But as she attempts to set a firm budget for her and her husband Mike, who still works seasonally, inflation has become a complicating factor in cutting down expenses.

"I am very concerned with the inflation, the rising food costs, as well as the rising gas costs. I think those are two main things," she said.

Personal finance expert Pattie Lovett-Reid said she’s confident she and other recently retired Canadians will make it through the current cost of living challenges.

"What I can tell you is that we got through it,” she said, referring to the “outrageous” inflation levels of the 1980s.

“But you don't get to it by sticking your head in the sand. You get through it by looking at your plan and tweaking your plan because you've been thrown a curveball.”

For more on how inflation is pushing some Canadians to reimagine retirement, read the final instalment of Global News’ Sticker Shock series.

Bank of Canada hikes 50 basis points — again

Speaking of inflation, the Bank of Canada raised interest rates 50 basis points to 1.5 per cent on Wednesday in an effort to tamp down rising costs.

The increase marks the first time the bank has hiked rates 0.5 percentage points in back-to-back decisions in nearly 25 years.

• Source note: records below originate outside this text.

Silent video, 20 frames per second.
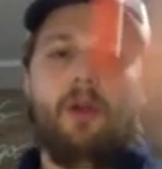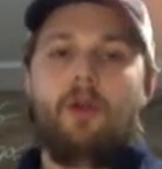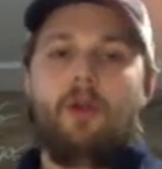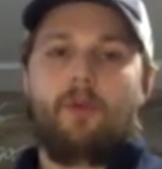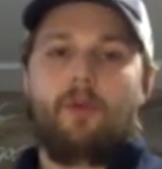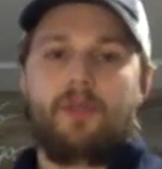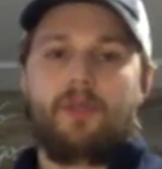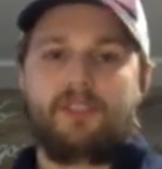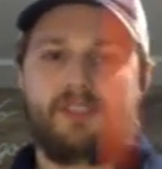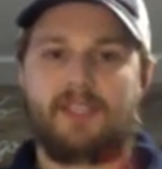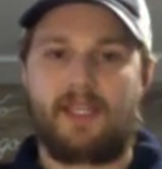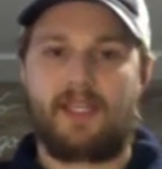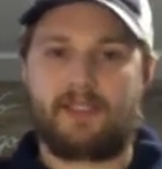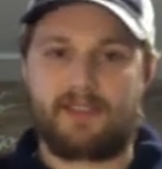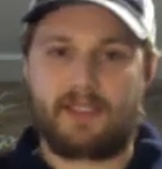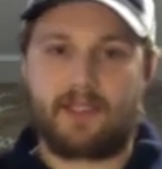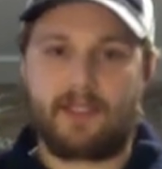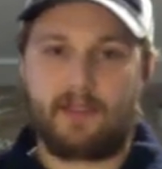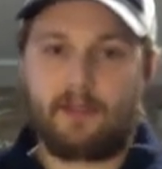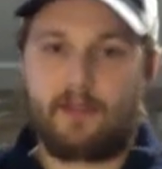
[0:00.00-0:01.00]
which sends
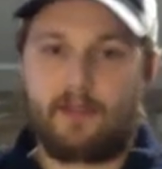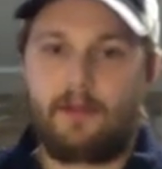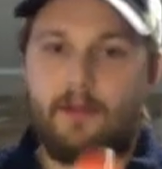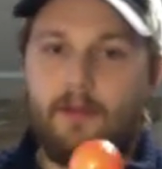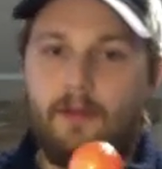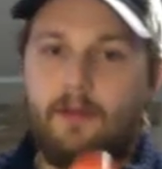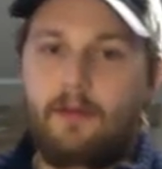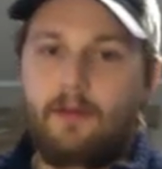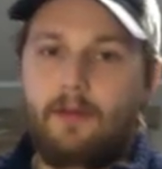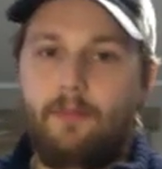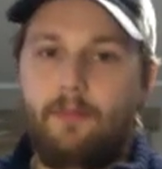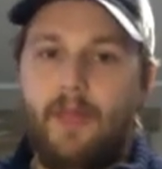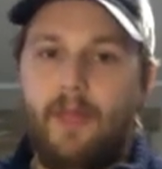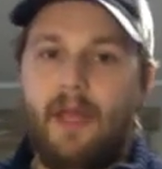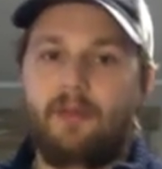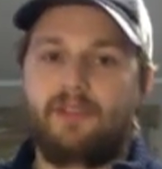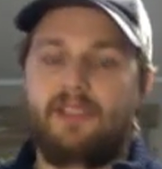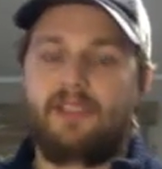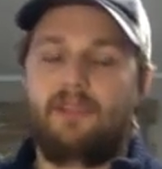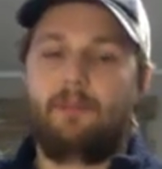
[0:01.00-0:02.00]
it
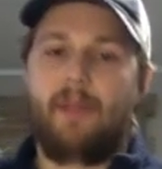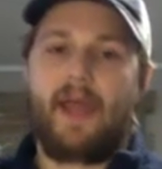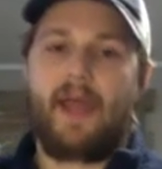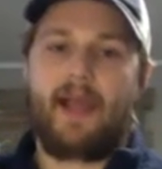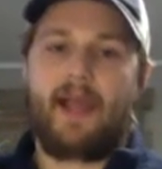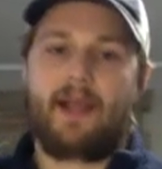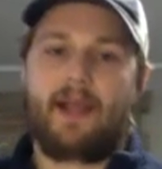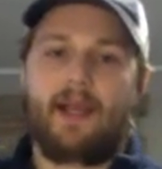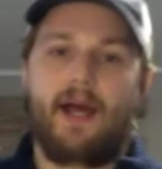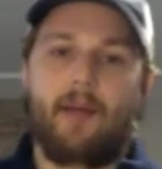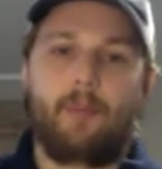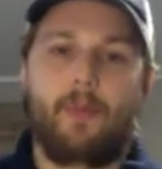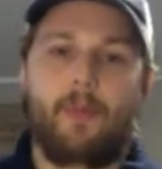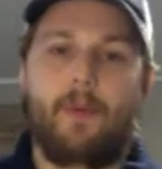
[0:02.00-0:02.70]
bouncing back up.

And it’s likely not done yet.

"The pace of further increases in the policy rate will be guided by the Bank's ongoing assessment of the economy and inflation, and the Governing Council is prepared to act more forcefully if needed to meet its commitment to achieve the two per cent inflation target," the bank said in a statement.

And on Thursday, deputy governor Paul Beaudry said the bank may need to raise its key interest rate to three per cent or beyond to ensure inflation doesn't settle in long term.

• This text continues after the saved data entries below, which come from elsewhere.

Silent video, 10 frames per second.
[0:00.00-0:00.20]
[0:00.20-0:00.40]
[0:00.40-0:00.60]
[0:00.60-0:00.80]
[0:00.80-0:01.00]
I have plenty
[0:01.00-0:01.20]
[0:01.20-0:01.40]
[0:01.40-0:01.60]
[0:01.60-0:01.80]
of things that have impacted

"We're scared that this inflation becomes entrenched,"  he told reporters.

Read more on the latest rate decision here.

How to manage your growing debt

Filling your car with gas, buying groceries and paying bills — all while dealing with rising interest rates — have left Canadians across the country struggling with debt.

Consumer debt spiked by 8.6 per cent in the first quarter of 2022, climbing to $2.3 trillion over the last year, according to Equifax Canada's June 2 Market Pulse consumer credit trends and insight report.

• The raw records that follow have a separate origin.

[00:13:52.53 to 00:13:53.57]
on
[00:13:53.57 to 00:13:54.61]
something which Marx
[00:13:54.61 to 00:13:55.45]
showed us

"We are starting to see that rise in Canadians really noticing their debt levels," Taz Rajan, community engagement partner at Bromwich and Smith, a Canadian debt relief and consolidation service, told Global News.

And one in three Canadians don't know where to turn for relief, according to a recent Ipsos poll conducted on behalf of MNP LTD.

So what can Canadians in this situation do?

Global News reporter Irelyne Lavery spoke to personal finance experts for their debt management tips.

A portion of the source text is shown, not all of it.